Open JunxiChhen opened 2 years ago

JunxiChhen commented 2 years ago

Hi, I read about your doc and the example of benchmark only has CNN related model. And what benchmark tool do you suggest to use with DLRM and running on AMD platform using ZenDNN?

Thanks

ratan-prasad commented 2 years ago

ZenDNN library is intended to be used in conjunction with the frameworks like TensorFlow, PyTorch, ONNXRT and cannot be used independently. ZenDNN release v3.3 is available at https://developer.amd.com/zendnn/

We recommend to refer the official DLRM https://github.com/facebookresearch/dlrm.git for benchmarking.
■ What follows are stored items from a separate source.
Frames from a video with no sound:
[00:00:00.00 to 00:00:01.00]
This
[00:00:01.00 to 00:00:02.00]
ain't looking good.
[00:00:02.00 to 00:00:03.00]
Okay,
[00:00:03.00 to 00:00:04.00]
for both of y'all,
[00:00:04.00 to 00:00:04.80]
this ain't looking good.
JunxiChhen commented 2 years ago

Thank you! It is really helpful. BTW, how about the suggest benchmark of Bert-Large?

JunxiChhen commented 2 years ago

ZenDNN library is intended to be used in conjunction with the frameworks like TensorFlow, PyTorch, ONNXRT and cannot be used independently. ZenDNN release v3.3 is available at https://developer.amd.com/zendnn/

We recommend to refer the official DLRM https://github.com/facebookresearch/dlrm.git for benchmarking.
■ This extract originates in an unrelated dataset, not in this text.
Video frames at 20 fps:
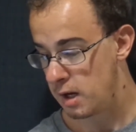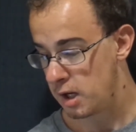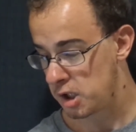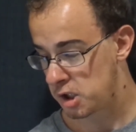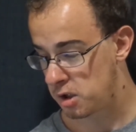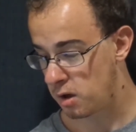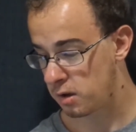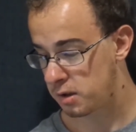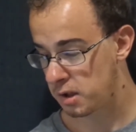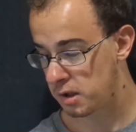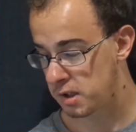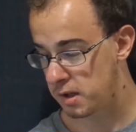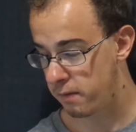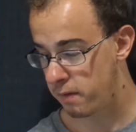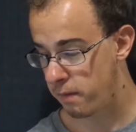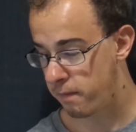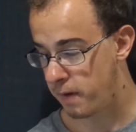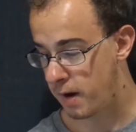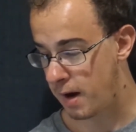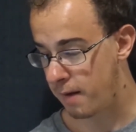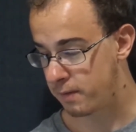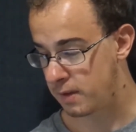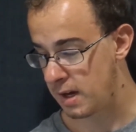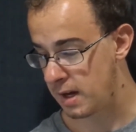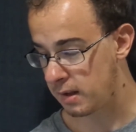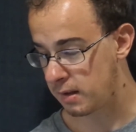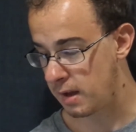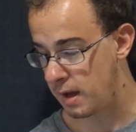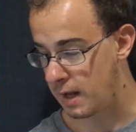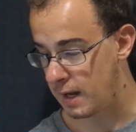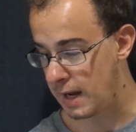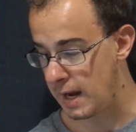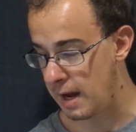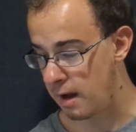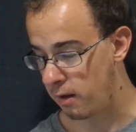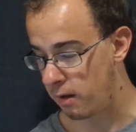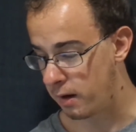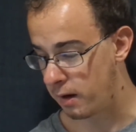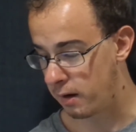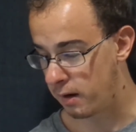shark 75 Dank Dan,
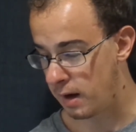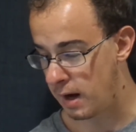Allen,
When I ran the official dlrm benchmark with ZenDNN v3.3 pytorch (python3.8), there is an issue: RuntimeError: could not execute a primitive And when I use previous ZenDNN version (v3.3), there is a core dumped issue: Segmentation fault (core dumped) The issue happened when min-batch-size equal and larger than 128 on my test vm (m6a.16xlarge).
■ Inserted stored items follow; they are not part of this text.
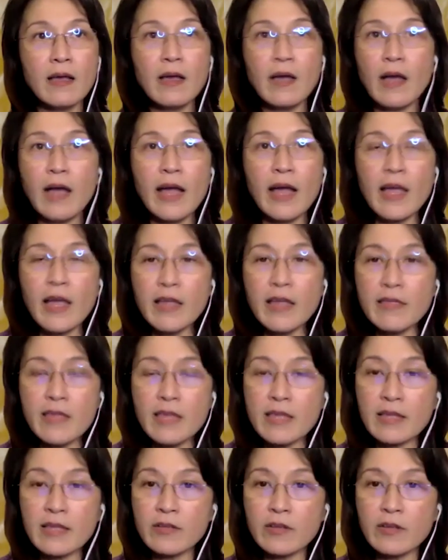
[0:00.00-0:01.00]
I
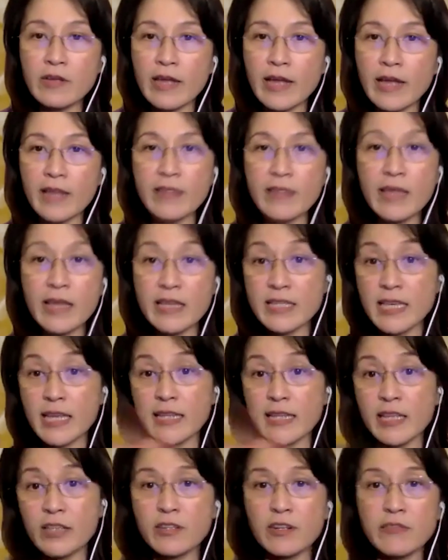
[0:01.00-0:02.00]
think, I think I
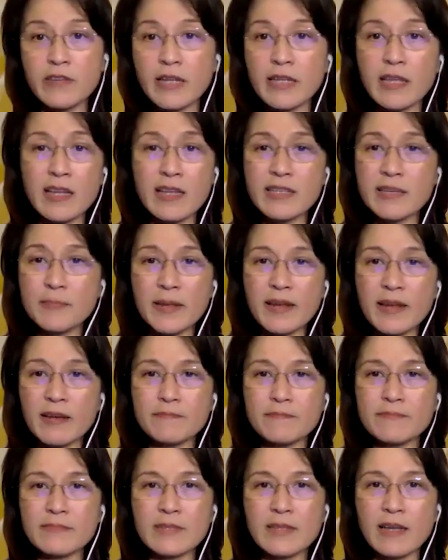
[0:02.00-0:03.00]
said it already kasi
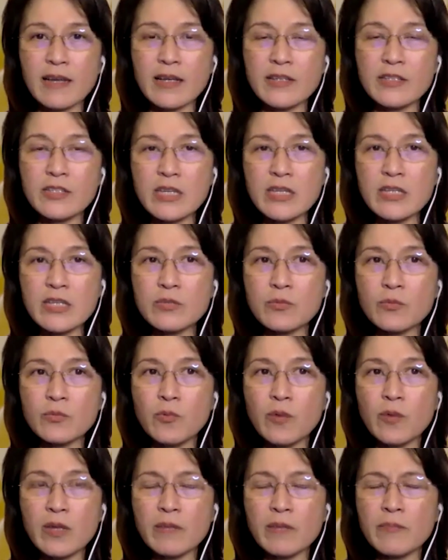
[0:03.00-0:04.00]
parang I just
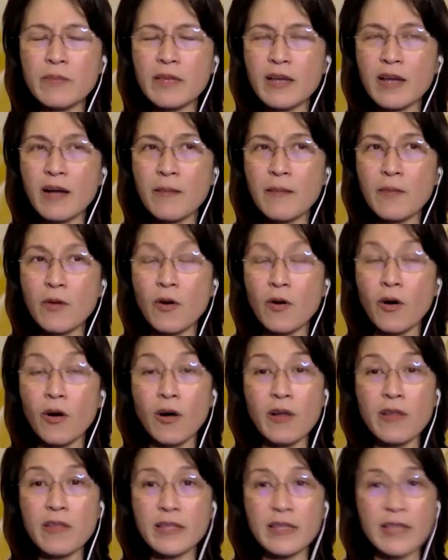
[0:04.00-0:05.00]
want to become
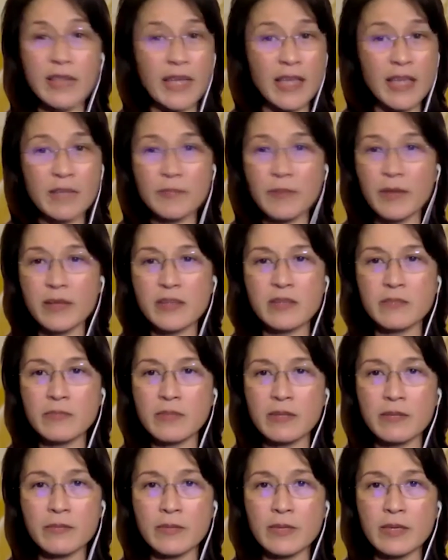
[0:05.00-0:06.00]
all that I can
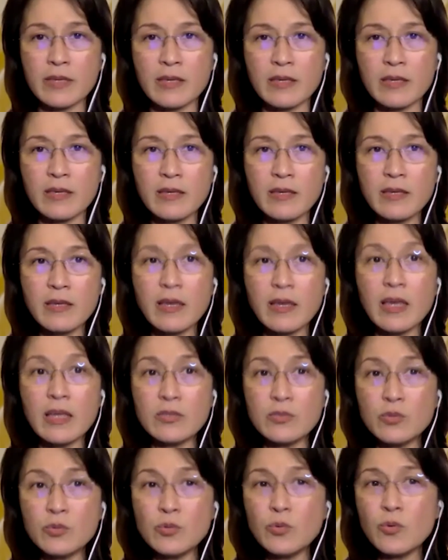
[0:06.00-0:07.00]
possibly be
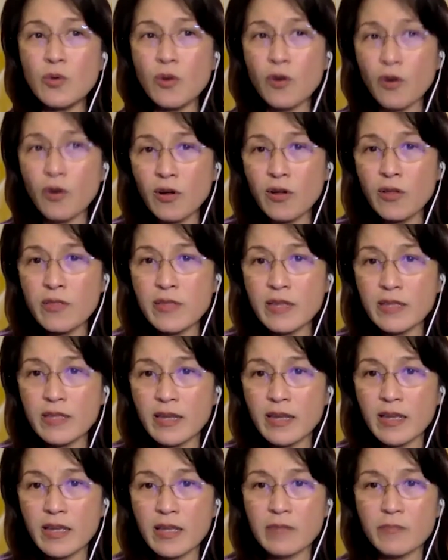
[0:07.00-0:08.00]
and do all that
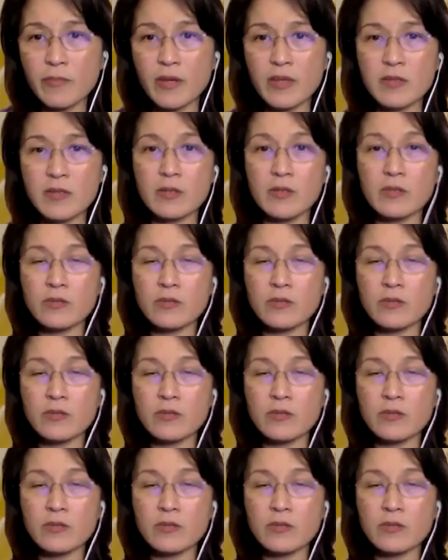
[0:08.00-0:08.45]
I can possibly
These issues didn't happen when I didn't use ZenDNN. So are there any tricks to avoid them?

The benchmark cmd: export OMP_NUM_THREADS=8 && export GOMP_CPU_AFFINITY=0-7 && numactl --physcpubind=0-7 -m 0 python dlrm_s_pytorch.py --mini-batch-size=128 --test-num-workers=0 --num-batches=100 --data-generation=random --arch-mlp-bot=512-512-64 --arch-mlp-top=1024-1024-1024-1 --arch-sparse-feature-size=64 --arch-embedding-size=1000000-1000000-1000000-1000000-1000000-1000000-1000000-1000000 --num-indices-per-lookup=100 --arch-interaction-op=dot --numpy-rand-seed=727 --print-freq=100 --print-time --inference-only

JunxiChhen commented 2 years ago

Segmentation fault (core dumped) occurred using ZenDNN3.2 pytorch when using criteo data benchmark on dlrm_s_pytorch.py (in https://github.com/facebookresearch/dlrm.git)

ratan-prasad commented 2 years ago

Thank you! It is really helpful. BTW, how about the suggest benchmark of Bert-Large?

Hi, Please refer the Bert: https://github.com/google-research/bert

ratan-prasad commented 2 years ago

Segmentation fault (core dumped) occurred using ZenDNN3.2 pytorch when using criteo data benchmark on dlrm_s_pytorch.py (in https://github.com/facebookresearch/dlrm.git) Hi, we found the issue when running official dlrm benchmark and criteo data benchmark. We will submit the fix very soon.

JunxiChhen commented 2 years ago

Segmentation fault (core dumped) occurred using ZenDNN3.2 pytorch when using criteo data benchmark on dlrm_s_pytorch.py (in https://github.com/facebookresearch/dlrm.git) Hi, we found the issue when running official dlrm benchmark and criteo data benchmark. We will submit the fix very soon.

Thank you. And how about the "RuntimeError: could not execute a primitive" using zendnn3.3?

ratan-prasad commented 2 years ago

Segmentation fault (core dumped) occurred using ZenDNN3.2 pytorch when using criteo data benchmark on dlrm_s_pytorch.py (in https://github.com/facebookresearch/dlrm.git) Hi, we found the issue when running official dlrm benchmark and criteo data benchmark. We will submit the fix very soon.

Thank you. And how about the "RuntimeError: could not execute a primitive" using zendnn3.3?

That is also fixed. The fix will be submitted very soon.